L’urgence concerne aussi le rétablissement de l’ordre et de la quiétude. La désobéissance civile lancée depuis le 28 octobre, suite à la marche historique animée par des centaines de milliers de protestataires, a pris d’autres tournures, avec les pillages et les incendies des biens privés et publics orchestrés dans les principales villes du pays, malgré la condamnation de ces actes par les leaders de l’opposition et ceux de la société civile.


 

Leaders coutumiers et religieux en renfort

La cour royale du Moro-Naba, chef suprême des Mossi, n’a pas désempli le 30 octobre, après la furie des manifestants sur les symboles du pouvoir. Plusieurs responsables politiques, ainsi que des hauts gradés y ont été reçus par l’homme coutumier. Ainsi le lieu a fait office de centre de la médiation locale. Il a joué ce rôle dans presque toutes les crises que le pays a connues.

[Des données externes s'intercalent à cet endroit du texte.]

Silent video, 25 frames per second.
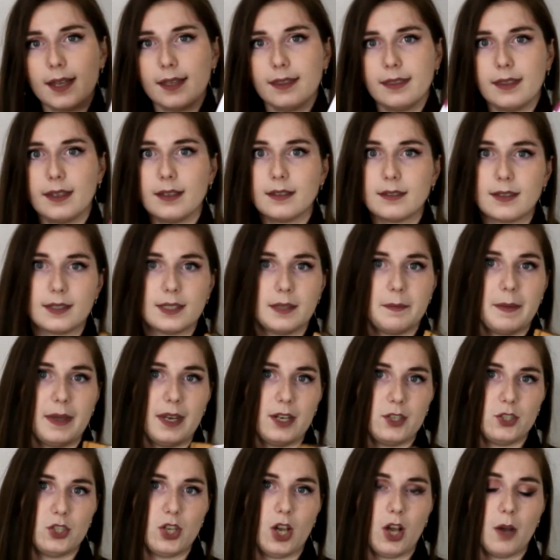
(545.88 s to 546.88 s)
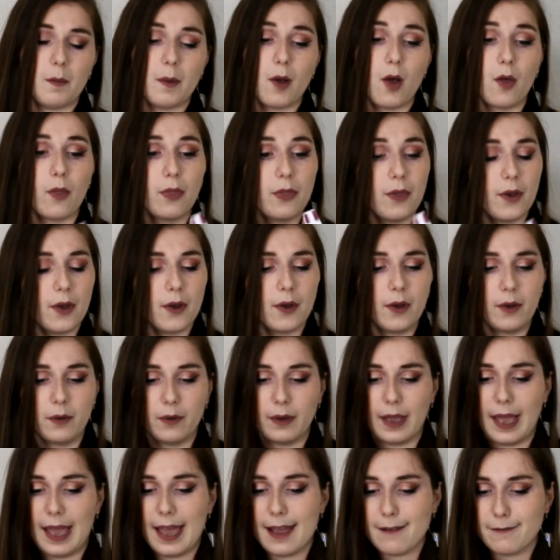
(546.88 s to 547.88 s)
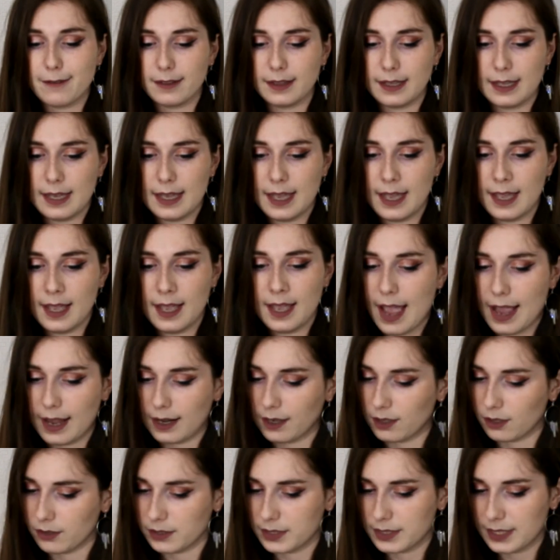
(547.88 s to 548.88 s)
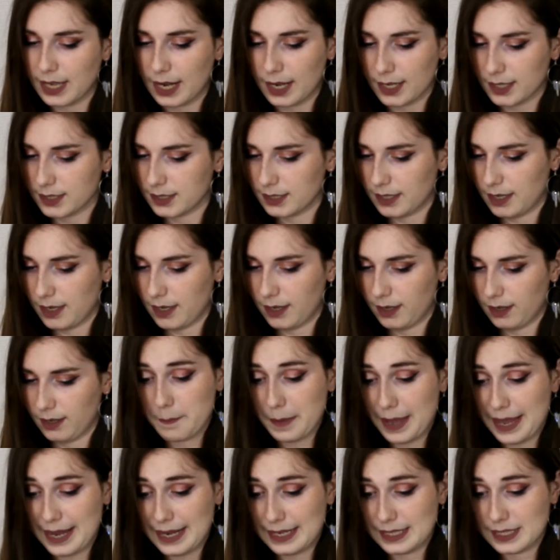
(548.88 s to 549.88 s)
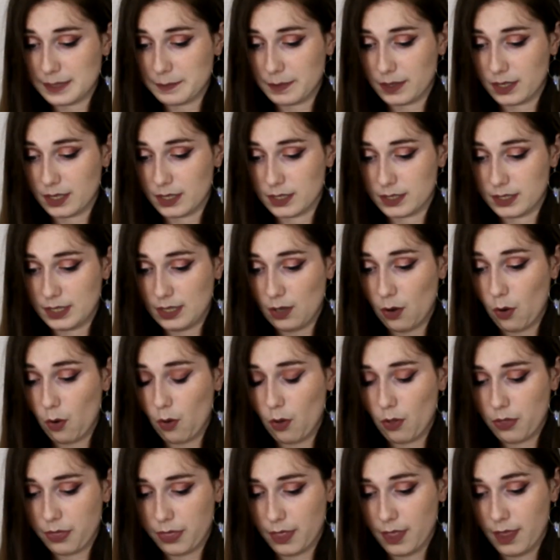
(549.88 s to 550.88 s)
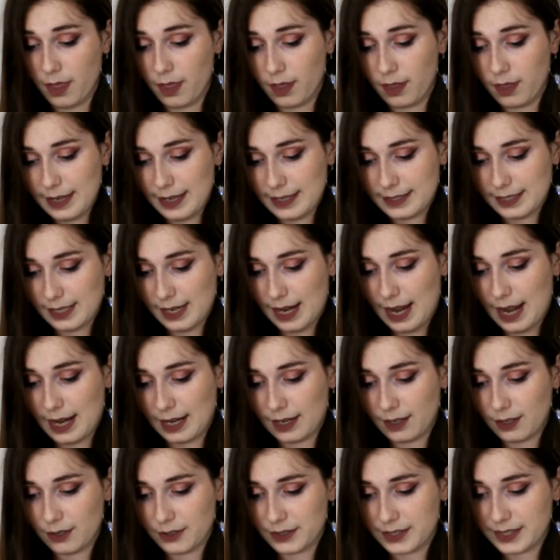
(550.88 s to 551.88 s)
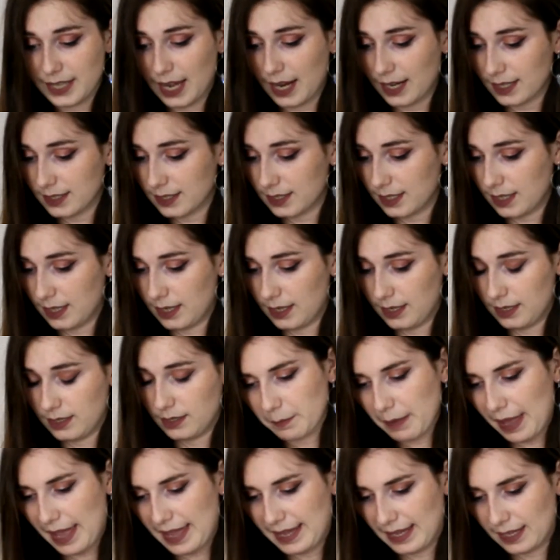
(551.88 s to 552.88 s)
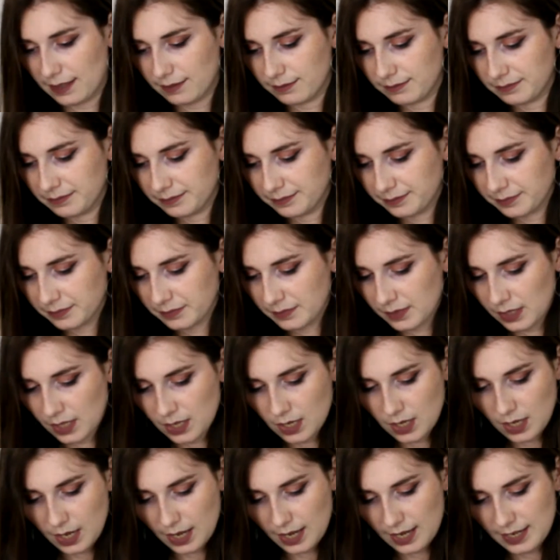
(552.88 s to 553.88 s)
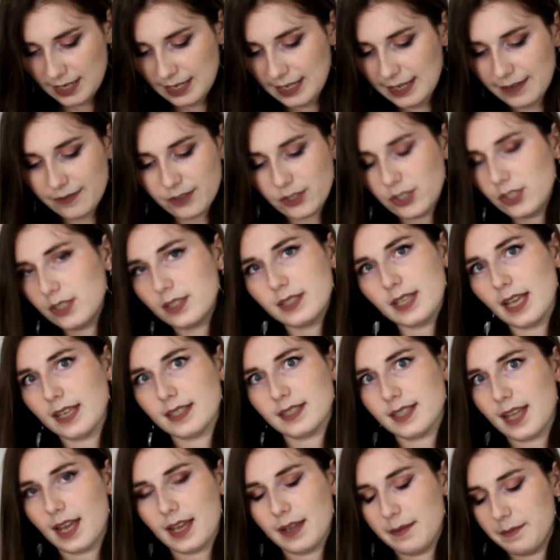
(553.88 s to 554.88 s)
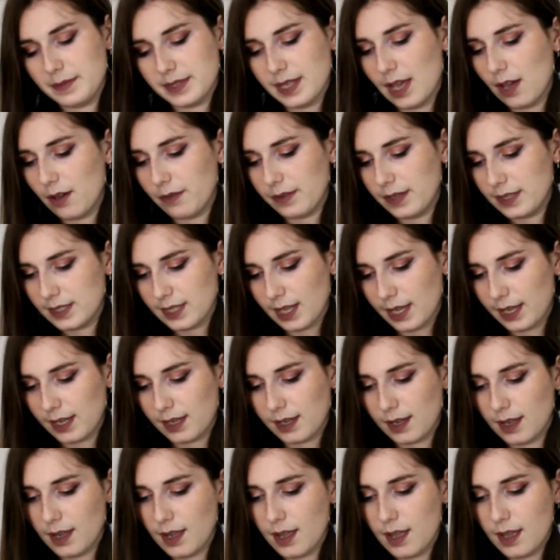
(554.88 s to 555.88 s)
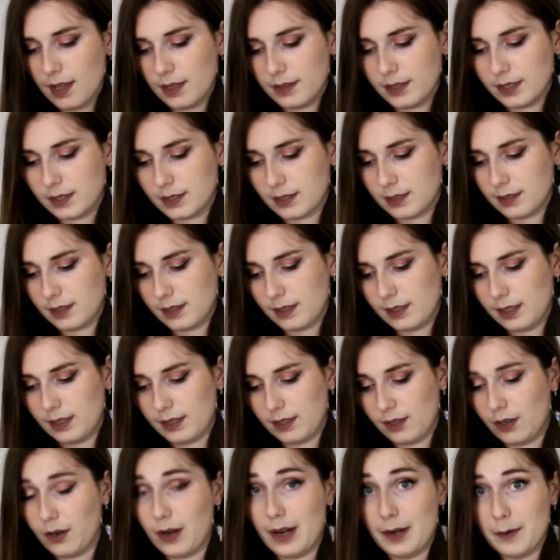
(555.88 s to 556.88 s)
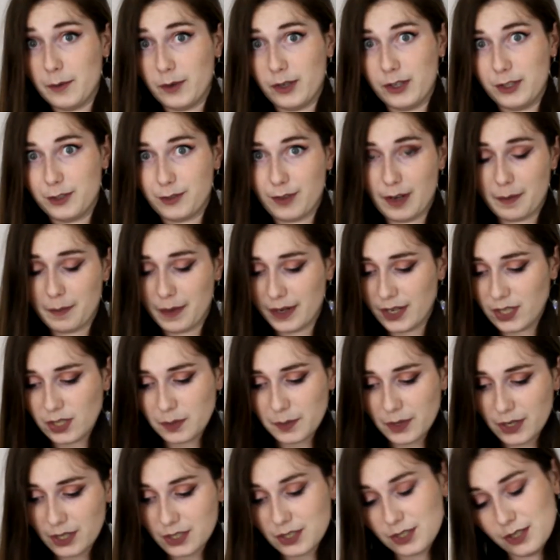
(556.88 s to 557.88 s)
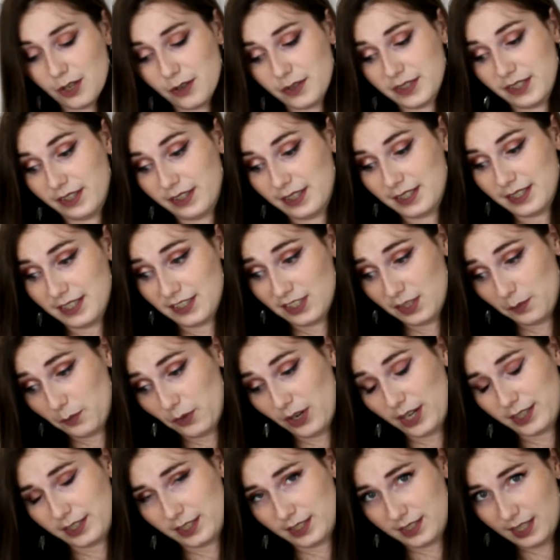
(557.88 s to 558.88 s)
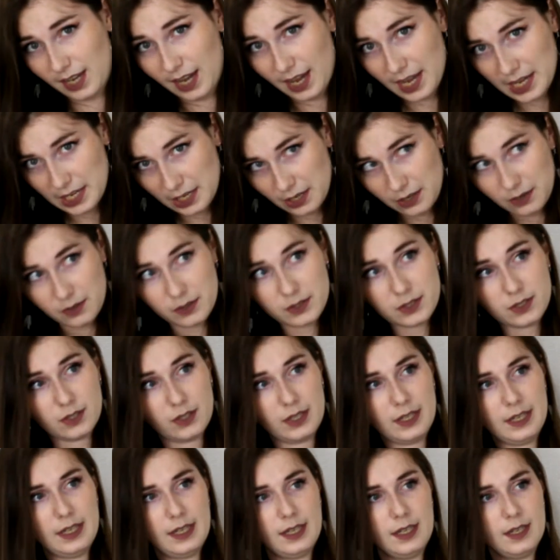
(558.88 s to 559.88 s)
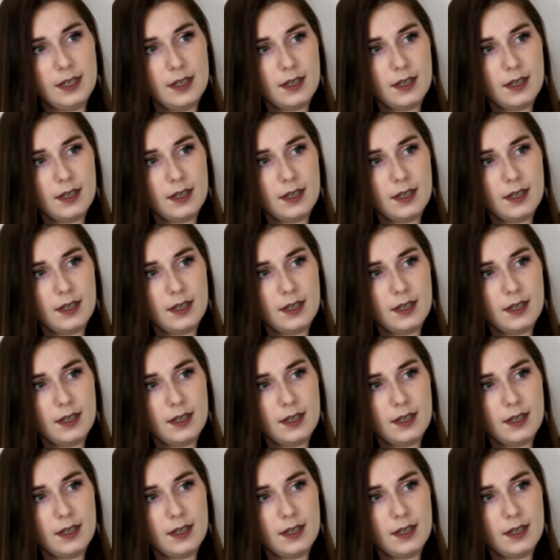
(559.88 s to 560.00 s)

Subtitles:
think does a better job, although heavily Anglo-Saxon based, because the author is an Anglo-Saxon pagan. And he even says that himself. He's like, there's, you know, anyone who's read my other books knows that this is the practice I use, so the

Des manifestations populaires consécutives à l’assassinat du journaliste Norbert Zongo à la mutinerie d’avril 2011 qui ont failli emporter le régime de Compaoré, le Moro-Naba a contribué à l’apaisement des jusqu’au-boutistes. A-t-il une marge de manœuvre dans cette crise ?
Difficile de répondre par l’affirmative. Les religieux aussi pourraient être appelés à la rescousse. L’église catholique avait déjà, dans une lettre pastorale, attiré l’attention sur une situation qui fait craindre que le Burkina Faso ne devienne une poudrière sociale, si rien n’est fait pour conjurer ce danger. On peut croire que dans ce contexte d’incertitude, le Cardinal Philipe Ouédraogo apporte sa contribution à la recherche de la paix et de la stabilité politique.

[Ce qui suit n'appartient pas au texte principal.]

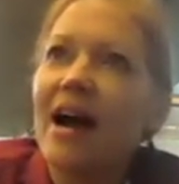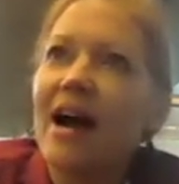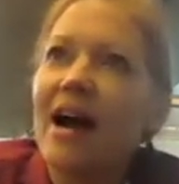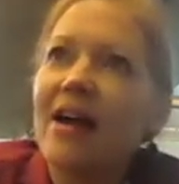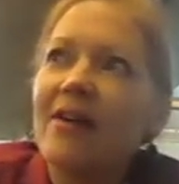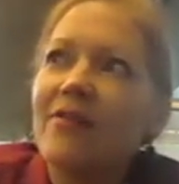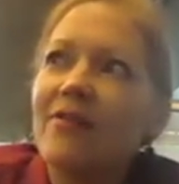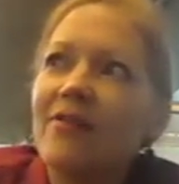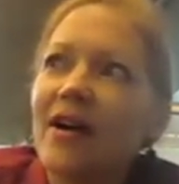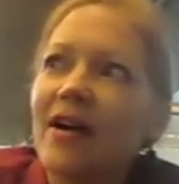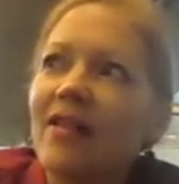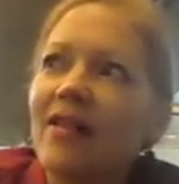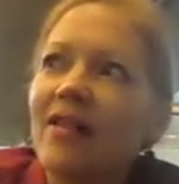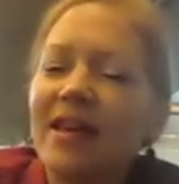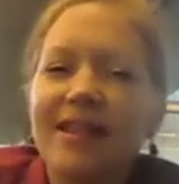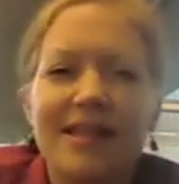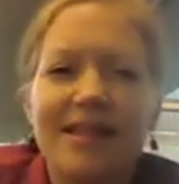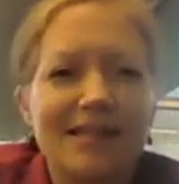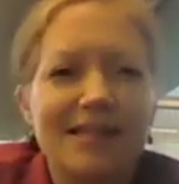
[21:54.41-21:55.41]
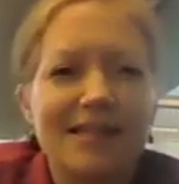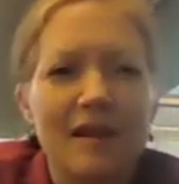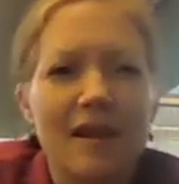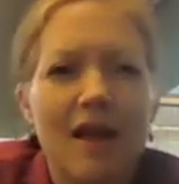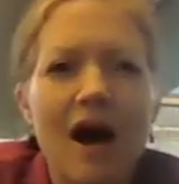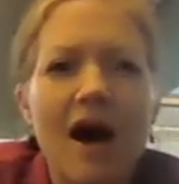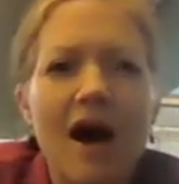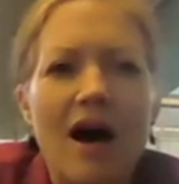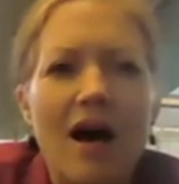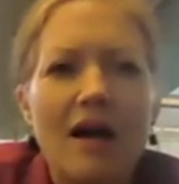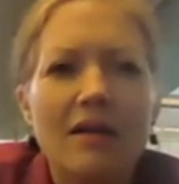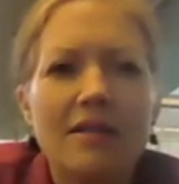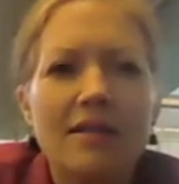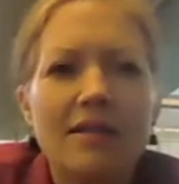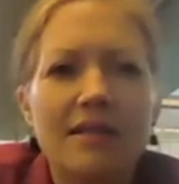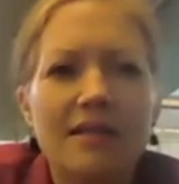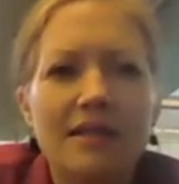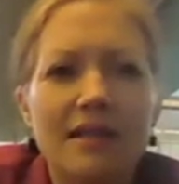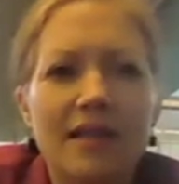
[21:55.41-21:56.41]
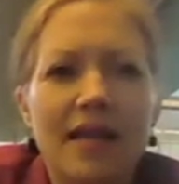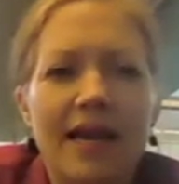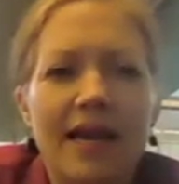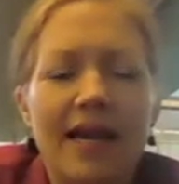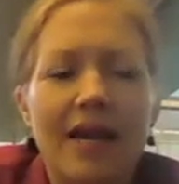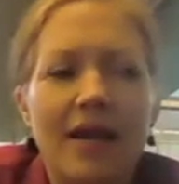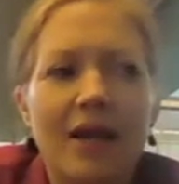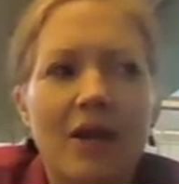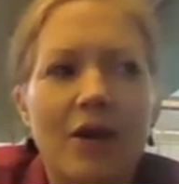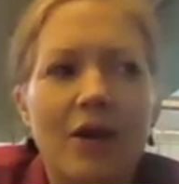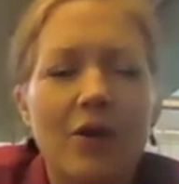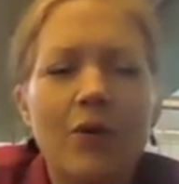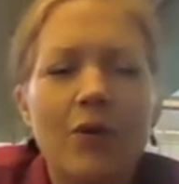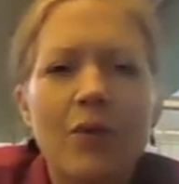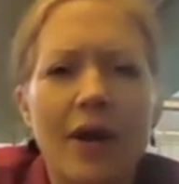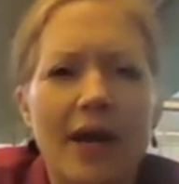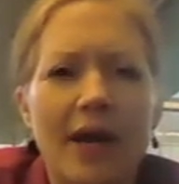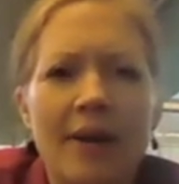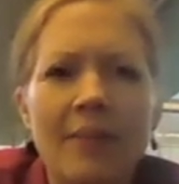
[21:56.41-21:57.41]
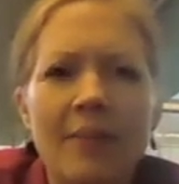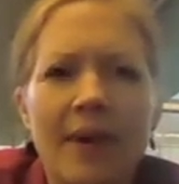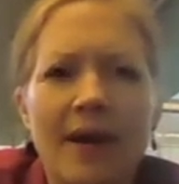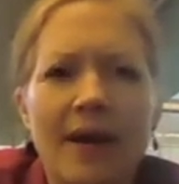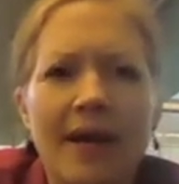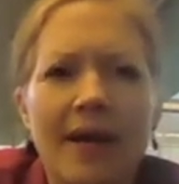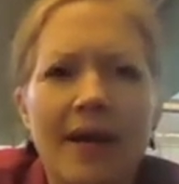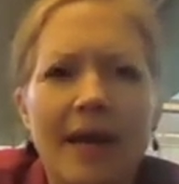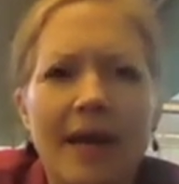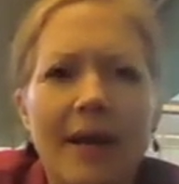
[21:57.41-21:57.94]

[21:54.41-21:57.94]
I felt like this loss, like, who am I?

De la vacance du pouvoir selon la Constitution

Article 43 : Lorsque le président du Faso est empêché de façon temporaire de remplir ses fonctions, ses pouvoirs sont provisoirement exercés par le Premier ministre. En cas de vacance de la présidence du Faso pour quelque cause que ce soit, ou d’empêchement absolu ou définitif constaté par le Conseil constitutionnel saisi par le Gouvernement, les fonctions du président du Faso sont exercées par le président du Sénat. Il est procédé à l’élection d’un nouveau président pour une nouvelle période de cinq ans. L’élection du nouveau président a lieu soixante jours au moins et quatre-vingt-dix jours au plus après constatation officielle de la vacance ou du caractère définitif de l’empêchement.

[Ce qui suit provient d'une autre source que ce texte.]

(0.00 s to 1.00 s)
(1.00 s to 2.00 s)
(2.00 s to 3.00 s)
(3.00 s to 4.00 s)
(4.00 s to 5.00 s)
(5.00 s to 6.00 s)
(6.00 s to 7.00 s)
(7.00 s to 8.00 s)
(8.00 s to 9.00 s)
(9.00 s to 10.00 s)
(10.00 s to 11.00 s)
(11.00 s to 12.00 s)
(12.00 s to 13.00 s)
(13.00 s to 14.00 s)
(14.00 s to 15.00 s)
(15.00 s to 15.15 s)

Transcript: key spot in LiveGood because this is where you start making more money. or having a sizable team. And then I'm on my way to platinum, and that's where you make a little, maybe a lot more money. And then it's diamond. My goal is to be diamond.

Le Pays des Hommes intègres prend un coup

Avant les derniers événements, au plan de la stabilité politique, le Burkina Faso était reconnu comme étant l’un des pays les plus stables en Afrique depuis des décennies. Les institutions républicaines fonctionnaient normalement, des élections étaient organisées dans les délais constitutionnels, la liberté de presse assurée, les droits de l’homme étaient relativement respectés, les manifestations publiques se déroulaient sans grands grabuges. Les interrogations sur la situation politique au regard des évolutions récentes autour de la conduite de la transition devant aboutir au retour des civils au pouvoir déteignent sur la bonne image du pays des Hommes intègres. Aujourd’hui, avec un régime militaire aux commandes d’un pays en état de siège, il est évident que tout investisseur pour qui la stabilité politique et la sécurité sont des questions fondamentales hésiterait fortement à prendre une décision d’investir au Burkina.